Уже в коридоре, под пристальным оком какой-то незнакомой кавказской морды (нового телохранителя, что ли?), плюнул с досадой на пол. Обмолвился словцом с подкатившей под руку Машей:

– Чем обрадуешь, сударыня?

– Пока нечем, сударь. Одно точно: в доме захоронки нету.

– Ищи, нюхай, входи в доверив; псина! Уговор помнишь?

– Лишь бы вы не забыли.

– Богатой будешь, вольной будешь, виллу в Неаполе переведу на твое имя. Не сомневайся.

Сверкнула из-под челки жадным взглядом, наклонилась, таясь кавказского пригляда, по-воровски чмокнула в руку…

Глава 19

Таня Француженка то спала, то просыпалась, но сон и явь были одинаково тягостны. Плечо горело и распухло, но не боль ее мучила. Чудные видения являлись ей.

Из горячей кровати-печки уводили в иные края и в иные времена. Она пеклась на травке в жаркий полдень на лесной поляне, но была не девочкой и не взрослой женщиной, а сусликом. Шмыгала в узкие норки и поедала коренья. Так славно что-то похрустывало на желтоватых сусликовых зубах. Она все глубже вгрызалась в земную твердь, пока не погрузилась в абсолютную липкую, влажную тьму. Толкнулась туда-сюда, а ходу уже нет. Закопал себя маленький суслик, захоронил и начал гнить. Отвалились пушистые лапки, выпали хрупкие зубки, и головка беспомощно откинулась в мягкую ложбинку земли. Тане стало смешно. Она помнила, что она не суслик, а совсем другое существо, но никак не могла освободиться от желания перетирать выпавшими резцами прогорклые ошметки. Очнулась в постели, шумнула слабым голосом:

– Миша! Мишенька!

Но явился на зов не Миша, а чужая женщина в белом халате с унылым лицом.

– Ты кто? – спросила Таня в испуге.

– Сиделка твоя, Калерия Ивановна. Попей-ка водички, деточка, и снова уснешь. Ночь на дворе.

– Где Миша?

– Миша тоже спит, все спят. Усни и ты. Хочешь, укольчик сделаю?

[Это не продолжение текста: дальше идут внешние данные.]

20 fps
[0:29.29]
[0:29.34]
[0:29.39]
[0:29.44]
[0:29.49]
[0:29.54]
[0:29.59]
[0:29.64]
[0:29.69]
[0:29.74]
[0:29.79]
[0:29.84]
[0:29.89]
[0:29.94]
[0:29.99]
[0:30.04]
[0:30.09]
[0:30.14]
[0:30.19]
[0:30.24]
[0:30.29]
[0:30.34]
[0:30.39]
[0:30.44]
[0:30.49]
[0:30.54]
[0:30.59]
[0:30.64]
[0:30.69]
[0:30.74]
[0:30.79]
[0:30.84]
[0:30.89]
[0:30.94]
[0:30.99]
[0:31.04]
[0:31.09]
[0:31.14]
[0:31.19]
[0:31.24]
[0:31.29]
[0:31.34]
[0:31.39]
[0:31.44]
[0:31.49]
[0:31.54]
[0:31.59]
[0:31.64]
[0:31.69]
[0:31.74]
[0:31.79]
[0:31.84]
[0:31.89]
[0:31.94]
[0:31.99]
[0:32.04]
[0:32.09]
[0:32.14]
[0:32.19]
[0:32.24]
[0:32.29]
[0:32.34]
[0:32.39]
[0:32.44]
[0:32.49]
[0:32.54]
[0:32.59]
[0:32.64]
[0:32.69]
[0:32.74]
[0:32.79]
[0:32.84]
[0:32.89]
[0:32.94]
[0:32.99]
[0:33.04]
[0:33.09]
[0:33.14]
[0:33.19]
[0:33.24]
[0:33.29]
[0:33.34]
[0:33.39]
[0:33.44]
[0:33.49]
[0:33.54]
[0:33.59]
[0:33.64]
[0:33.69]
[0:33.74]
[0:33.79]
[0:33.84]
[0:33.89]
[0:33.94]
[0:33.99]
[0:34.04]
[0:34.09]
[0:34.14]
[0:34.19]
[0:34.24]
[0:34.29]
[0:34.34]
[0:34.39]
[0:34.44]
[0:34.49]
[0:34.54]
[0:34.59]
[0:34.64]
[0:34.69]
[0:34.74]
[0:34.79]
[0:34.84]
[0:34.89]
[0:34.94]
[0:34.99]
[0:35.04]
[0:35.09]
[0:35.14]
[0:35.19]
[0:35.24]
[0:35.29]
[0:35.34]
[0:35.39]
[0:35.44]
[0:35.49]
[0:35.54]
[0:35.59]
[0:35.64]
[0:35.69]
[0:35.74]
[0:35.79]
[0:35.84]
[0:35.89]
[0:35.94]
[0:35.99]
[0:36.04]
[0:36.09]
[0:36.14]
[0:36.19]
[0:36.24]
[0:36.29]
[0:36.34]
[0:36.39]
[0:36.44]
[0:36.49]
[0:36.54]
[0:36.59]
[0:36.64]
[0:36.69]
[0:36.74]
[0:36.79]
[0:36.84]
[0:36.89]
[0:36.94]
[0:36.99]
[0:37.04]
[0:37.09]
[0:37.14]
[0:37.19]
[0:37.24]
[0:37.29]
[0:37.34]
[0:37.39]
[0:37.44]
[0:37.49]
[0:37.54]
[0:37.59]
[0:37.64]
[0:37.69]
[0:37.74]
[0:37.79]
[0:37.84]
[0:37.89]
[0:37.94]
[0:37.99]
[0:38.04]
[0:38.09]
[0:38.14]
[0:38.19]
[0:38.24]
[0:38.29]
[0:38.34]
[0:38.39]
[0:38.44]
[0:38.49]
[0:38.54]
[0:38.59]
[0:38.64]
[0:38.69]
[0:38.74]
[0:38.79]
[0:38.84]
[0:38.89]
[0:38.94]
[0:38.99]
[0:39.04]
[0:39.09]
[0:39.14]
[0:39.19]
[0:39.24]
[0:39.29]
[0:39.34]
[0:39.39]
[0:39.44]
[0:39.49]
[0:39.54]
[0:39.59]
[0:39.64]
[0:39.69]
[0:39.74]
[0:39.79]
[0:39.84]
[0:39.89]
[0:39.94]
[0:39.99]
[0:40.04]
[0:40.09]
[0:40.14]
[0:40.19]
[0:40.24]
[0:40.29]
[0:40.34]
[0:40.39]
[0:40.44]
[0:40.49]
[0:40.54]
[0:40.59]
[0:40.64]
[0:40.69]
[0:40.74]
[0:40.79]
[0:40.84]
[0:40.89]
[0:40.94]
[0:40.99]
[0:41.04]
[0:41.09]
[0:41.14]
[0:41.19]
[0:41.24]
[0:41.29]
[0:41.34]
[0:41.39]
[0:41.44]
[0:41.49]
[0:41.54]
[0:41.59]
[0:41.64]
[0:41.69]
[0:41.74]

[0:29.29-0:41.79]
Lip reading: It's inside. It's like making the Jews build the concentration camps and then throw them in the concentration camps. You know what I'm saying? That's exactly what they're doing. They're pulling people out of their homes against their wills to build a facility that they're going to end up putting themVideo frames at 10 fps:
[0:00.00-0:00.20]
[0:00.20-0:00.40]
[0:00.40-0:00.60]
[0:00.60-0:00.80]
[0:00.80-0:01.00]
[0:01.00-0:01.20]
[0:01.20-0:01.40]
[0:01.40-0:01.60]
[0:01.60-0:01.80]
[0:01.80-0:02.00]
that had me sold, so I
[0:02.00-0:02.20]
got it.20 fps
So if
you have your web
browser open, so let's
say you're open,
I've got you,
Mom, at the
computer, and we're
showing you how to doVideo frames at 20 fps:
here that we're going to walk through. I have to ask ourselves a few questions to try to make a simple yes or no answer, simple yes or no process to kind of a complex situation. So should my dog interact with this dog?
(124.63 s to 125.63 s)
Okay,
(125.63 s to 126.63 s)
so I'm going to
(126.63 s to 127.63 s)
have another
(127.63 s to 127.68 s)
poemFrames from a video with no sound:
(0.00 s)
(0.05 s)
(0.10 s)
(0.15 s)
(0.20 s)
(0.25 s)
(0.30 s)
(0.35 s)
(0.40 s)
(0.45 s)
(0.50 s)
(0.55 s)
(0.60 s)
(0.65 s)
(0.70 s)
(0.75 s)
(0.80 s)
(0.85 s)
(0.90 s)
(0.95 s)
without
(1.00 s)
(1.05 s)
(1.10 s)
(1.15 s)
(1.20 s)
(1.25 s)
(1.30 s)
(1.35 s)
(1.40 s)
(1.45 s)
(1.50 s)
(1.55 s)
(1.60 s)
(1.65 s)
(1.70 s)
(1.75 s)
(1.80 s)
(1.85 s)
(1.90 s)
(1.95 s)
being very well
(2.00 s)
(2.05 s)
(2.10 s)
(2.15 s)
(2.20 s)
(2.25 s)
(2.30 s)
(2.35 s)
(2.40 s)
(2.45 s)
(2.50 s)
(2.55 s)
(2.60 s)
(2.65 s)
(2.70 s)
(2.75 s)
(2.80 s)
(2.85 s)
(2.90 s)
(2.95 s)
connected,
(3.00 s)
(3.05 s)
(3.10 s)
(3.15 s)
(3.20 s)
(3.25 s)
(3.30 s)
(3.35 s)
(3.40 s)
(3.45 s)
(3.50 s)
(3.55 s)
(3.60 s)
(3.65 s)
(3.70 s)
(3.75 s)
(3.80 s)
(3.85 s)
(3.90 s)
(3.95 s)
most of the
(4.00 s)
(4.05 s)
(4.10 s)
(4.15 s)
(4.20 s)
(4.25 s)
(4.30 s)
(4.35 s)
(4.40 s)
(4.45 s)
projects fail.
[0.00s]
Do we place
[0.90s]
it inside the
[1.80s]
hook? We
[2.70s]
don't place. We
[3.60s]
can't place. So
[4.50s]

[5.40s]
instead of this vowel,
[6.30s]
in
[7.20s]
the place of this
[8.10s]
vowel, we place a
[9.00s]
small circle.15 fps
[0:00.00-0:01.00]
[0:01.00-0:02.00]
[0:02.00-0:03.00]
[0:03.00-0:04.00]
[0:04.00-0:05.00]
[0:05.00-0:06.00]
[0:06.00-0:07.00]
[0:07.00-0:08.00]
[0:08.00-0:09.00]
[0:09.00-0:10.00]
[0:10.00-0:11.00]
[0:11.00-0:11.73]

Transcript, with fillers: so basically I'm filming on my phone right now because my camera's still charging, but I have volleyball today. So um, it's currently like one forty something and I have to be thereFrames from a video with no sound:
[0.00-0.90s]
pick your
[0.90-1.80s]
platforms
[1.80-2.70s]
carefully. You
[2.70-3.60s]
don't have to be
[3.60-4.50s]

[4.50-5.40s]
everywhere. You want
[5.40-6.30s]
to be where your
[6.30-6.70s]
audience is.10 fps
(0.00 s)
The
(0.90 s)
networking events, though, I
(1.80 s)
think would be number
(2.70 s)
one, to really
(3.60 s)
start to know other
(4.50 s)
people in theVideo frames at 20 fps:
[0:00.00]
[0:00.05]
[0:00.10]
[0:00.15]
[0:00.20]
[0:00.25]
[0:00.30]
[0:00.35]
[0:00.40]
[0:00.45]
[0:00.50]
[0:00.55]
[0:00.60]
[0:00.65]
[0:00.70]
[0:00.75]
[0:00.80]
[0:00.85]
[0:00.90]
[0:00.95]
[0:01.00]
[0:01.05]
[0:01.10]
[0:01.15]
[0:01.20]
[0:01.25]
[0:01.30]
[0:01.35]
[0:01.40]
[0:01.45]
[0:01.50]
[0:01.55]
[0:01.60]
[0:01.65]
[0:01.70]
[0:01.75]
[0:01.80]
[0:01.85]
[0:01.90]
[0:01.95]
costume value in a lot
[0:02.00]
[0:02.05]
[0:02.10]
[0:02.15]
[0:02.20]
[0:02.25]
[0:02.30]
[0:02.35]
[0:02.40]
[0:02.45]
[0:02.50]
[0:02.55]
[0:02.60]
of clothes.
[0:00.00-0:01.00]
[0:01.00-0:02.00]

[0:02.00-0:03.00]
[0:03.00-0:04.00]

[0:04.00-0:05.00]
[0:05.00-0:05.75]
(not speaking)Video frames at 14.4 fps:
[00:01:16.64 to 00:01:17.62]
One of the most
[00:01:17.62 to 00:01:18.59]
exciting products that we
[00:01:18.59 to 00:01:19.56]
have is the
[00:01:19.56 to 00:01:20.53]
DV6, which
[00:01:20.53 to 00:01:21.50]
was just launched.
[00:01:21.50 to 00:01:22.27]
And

– Какой укольчик? – взъярилась Таня. – Я тебе дам укольчик, стерва. Убить хочешь? Позови немедленно Мишу.

Женщина послушно поднялась, по-русалочьи взмахнув белыми рукавами, но Таня не уследила, куда она направилась. Сразу открылось другое видение, вязкое, как печеное яблоко. У нее в ухе застрял сверчок. Сначала баловался, поскрипывал, чирикал, после взялся долбить лунку в черепе. Продолбил далеко, до самого мозжечка. Остановить, усмирить сверчка Таня не могла, у нее руки были примотаны к туловищу. Больно ей не было, но она боялась, что упорный трудяга что-нибудь повредит в голове и она станет еще более безумной, чем была. "Миша, – позвала жалобно, – помоги мне, Мишенька!" Губин подошел спесивый, надутый и почему-то в японском кимоно. Не говоря худого слова, сунул ей длинный палец в ухо и выковырнул оттуда сразу половину мозгов. Самодовольно ткнул под нос окровавленные сгустки. "Спасибо, Мишенька! – поблагодарила она. – Но сверчка ты не вынул. Он все равно там шебуршится". Губин разозлился, выпучил бельмы: "Ах, не вынул! Да тебе не угодишь. Что ж, тогда не взыщи!" По его глазам Таня угадала, что задумал что-то ужасное, И точно. Из складок кимоно выудил блестящую спицу, на конце которой было приспособлено что-то вроде ложечки, и, не мешкая, вонзил ей в ухо. Коленом надавил на грудь и выскреб из бедной головушки все, что там еще оставалось, кроме сверчка. "Теперь доволен, милый?" – заплакала Таня. Губин, приплясывая, гоголем прошелся по комнате, кимоно на нем разлеталось.